CER/Comparative Effectiveness Research - 2 units - CLRE-266
Spring
CER is the conduct and synthesis of research comparing the benefits and harms of different interventions and strategies to prevent, diagnose, treat and monitor health conditions. This course will provide you with an update on CER methods and a review of the critical literature in this emerging field.
Modeling Clinical Data/Knowledge for Computation - 2 units - MED-267
This course will describe existing methods for representing and communicating biomedical knowledge. The class will describe existing health care standards and modeling principles required for implementing data standards, including biomedical ontologies, standardized terminologies and knowledge resources.
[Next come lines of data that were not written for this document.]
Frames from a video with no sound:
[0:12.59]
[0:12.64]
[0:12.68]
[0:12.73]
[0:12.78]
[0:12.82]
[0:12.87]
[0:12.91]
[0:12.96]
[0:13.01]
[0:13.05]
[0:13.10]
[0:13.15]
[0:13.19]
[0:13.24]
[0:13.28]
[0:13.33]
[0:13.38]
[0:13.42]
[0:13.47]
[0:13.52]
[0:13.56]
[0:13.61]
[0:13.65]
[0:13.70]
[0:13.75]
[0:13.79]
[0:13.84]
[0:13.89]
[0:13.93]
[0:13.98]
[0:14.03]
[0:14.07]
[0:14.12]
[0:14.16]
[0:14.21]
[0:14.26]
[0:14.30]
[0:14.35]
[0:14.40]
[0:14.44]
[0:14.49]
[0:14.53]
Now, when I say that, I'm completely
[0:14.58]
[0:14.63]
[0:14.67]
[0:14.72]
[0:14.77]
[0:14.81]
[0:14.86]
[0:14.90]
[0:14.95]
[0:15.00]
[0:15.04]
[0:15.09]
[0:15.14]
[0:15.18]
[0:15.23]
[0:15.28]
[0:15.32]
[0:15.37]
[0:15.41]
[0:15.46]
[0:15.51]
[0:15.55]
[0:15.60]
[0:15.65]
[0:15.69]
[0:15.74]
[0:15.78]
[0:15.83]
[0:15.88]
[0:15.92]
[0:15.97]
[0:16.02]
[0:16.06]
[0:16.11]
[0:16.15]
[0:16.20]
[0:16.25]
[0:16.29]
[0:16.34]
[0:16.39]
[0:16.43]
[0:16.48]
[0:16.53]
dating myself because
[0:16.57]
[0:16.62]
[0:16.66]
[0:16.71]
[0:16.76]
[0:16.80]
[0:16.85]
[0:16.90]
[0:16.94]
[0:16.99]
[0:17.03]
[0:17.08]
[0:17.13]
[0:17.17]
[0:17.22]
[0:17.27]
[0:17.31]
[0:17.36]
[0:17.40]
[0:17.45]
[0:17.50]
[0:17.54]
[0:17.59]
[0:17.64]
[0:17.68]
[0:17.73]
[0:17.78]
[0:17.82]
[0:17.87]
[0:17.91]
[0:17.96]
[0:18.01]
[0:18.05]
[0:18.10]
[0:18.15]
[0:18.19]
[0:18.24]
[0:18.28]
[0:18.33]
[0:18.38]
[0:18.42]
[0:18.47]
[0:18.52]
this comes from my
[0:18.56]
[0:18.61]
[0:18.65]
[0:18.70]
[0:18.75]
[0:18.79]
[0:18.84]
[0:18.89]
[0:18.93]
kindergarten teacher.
Behavioral Science Research - 2 units - CLRE-268
TBD
The objective of this course is to provide you with instruction in contemporary methods and statistical analyses in behavioral science research. This course will teach you hands-on practical skills in developing and validating assessment measures, designing and evaluating clinical trials in behavioral sciences, dissemination and implementation methods, and translational research. By the end of the course, you should be better able to critique behavioral science research and develop research projects and grant proposals that may include behavioral aspects.
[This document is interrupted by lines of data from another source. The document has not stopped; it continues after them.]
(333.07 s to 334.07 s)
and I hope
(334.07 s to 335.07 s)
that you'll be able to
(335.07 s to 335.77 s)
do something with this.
Statistics Concepts for Biomedical Research - 4 units - MED-268
This course focuses on standard statistical methods and experimental design as well as predictive modeling, natural language processing and information retrieval. The course also provides in-depth coverage of evaluation methods and design of experiments for machine learning and statistical learning methods. Students perform statistical analyses using R statistics software and critique statistical results in published research.
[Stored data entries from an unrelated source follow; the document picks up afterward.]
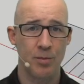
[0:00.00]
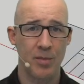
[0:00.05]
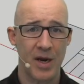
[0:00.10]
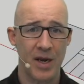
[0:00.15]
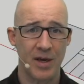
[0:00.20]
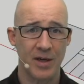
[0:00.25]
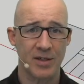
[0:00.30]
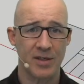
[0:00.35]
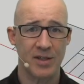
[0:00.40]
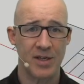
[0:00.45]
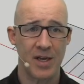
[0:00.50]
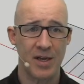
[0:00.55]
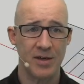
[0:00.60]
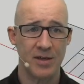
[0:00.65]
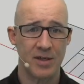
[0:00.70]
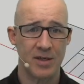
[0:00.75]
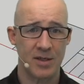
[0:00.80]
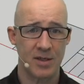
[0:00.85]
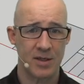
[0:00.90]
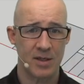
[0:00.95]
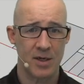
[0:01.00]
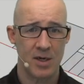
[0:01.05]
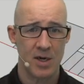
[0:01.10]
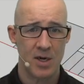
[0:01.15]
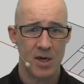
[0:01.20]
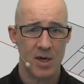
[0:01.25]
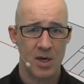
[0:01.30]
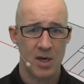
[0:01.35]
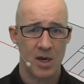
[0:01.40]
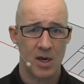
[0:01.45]
my extents
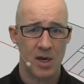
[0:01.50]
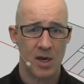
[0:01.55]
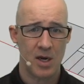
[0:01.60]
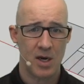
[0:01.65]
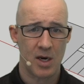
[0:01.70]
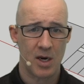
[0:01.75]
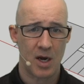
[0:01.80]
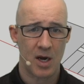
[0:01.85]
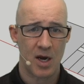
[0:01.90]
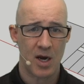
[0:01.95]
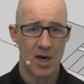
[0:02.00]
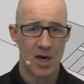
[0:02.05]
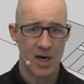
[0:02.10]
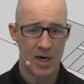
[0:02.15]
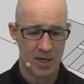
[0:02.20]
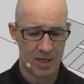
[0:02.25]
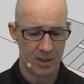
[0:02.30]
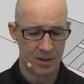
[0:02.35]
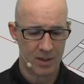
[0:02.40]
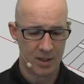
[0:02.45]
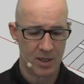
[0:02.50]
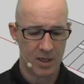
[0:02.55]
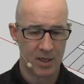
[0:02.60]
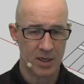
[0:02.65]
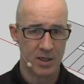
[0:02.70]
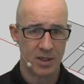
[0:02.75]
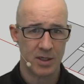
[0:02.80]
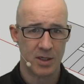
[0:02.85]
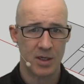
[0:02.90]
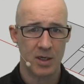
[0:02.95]
and hide
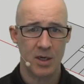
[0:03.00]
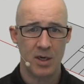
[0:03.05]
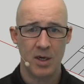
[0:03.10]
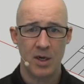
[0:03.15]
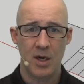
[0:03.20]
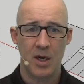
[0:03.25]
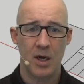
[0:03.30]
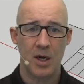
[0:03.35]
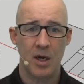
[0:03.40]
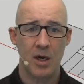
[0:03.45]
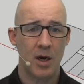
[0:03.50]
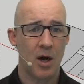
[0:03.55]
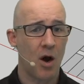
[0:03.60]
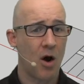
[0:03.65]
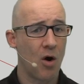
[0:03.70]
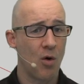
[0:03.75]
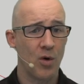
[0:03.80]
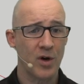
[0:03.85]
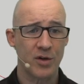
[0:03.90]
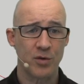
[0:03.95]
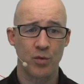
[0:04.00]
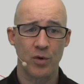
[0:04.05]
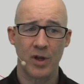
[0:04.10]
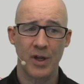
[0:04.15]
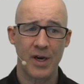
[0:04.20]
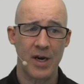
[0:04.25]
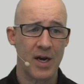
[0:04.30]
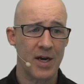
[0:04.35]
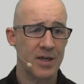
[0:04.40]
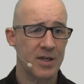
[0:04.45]
these. Always
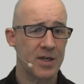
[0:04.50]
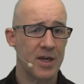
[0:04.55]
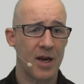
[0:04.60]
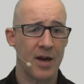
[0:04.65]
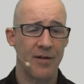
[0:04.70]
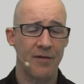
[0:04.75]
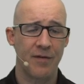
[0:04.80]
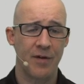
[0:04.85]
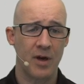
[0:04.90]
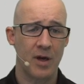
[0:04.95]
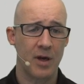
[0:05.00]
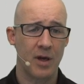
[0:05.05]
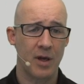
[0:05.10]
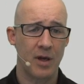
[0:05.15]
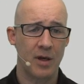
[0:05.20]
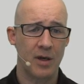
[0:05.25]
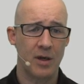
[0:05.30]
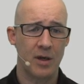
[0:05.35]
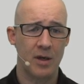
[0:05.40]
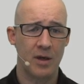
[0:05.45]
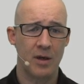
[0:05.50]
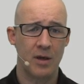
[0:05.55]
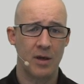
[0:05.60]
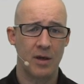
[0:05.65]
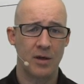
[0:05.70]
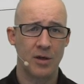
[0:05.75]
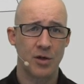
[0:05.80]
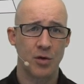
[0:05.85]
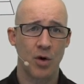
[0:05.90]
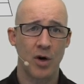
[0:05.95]
really nice to have
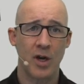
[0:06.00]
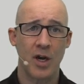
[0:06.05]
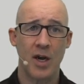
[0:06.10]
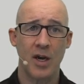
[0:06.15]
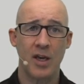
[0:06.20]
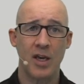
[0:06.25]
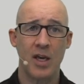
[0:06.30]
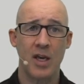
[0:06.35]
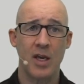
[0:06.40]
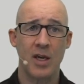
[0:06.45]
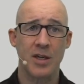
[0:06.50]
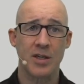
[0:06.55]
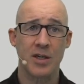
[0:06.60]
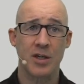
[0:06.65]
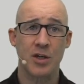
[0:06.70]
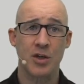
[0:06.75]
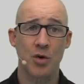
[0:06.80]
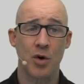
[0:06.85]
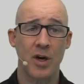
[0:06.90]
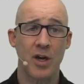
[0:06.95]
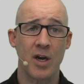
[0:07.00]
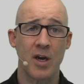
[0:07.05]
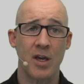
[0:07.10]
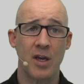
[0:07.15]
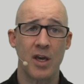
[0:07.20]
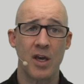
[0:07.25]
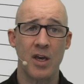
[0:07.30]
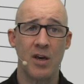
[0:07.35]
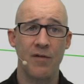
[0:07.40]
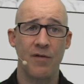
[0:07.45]
shortcut keys. A shortcut key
Cultural Perceptions about Health/Disease - 4 units - FPM-270
The U.S. is characterized by significant ethnic and cultural diversity due to historic and ongoing immigration. The purpose of this course is to examine issues related to ethnic and cultural diversity and how culture may impact health beliefs, health status, and utilization of health services. The course examines issues faced by health providers and researchers who work with diverse populations in domestic or international settings. We will also explore the concept of cultural competence and how it may be achieved. Relevant socio-cultural theories will also be addressed. We will employ several strategies to accomplish these objectives including didactic studies, student-centered learning, and case studies. Students will prepare a final paper and present findings to colleagues and invited instructors.
Introduction to Biomedical Natural Language Processing - 4 units - MED-277
Biomedical Natural Language Processing (BioNLP) is an essential tool in both biomedical research and clinical applications. Students taking this course will learn how to process free text data and their integration with other types of biomedical data with BioNLP.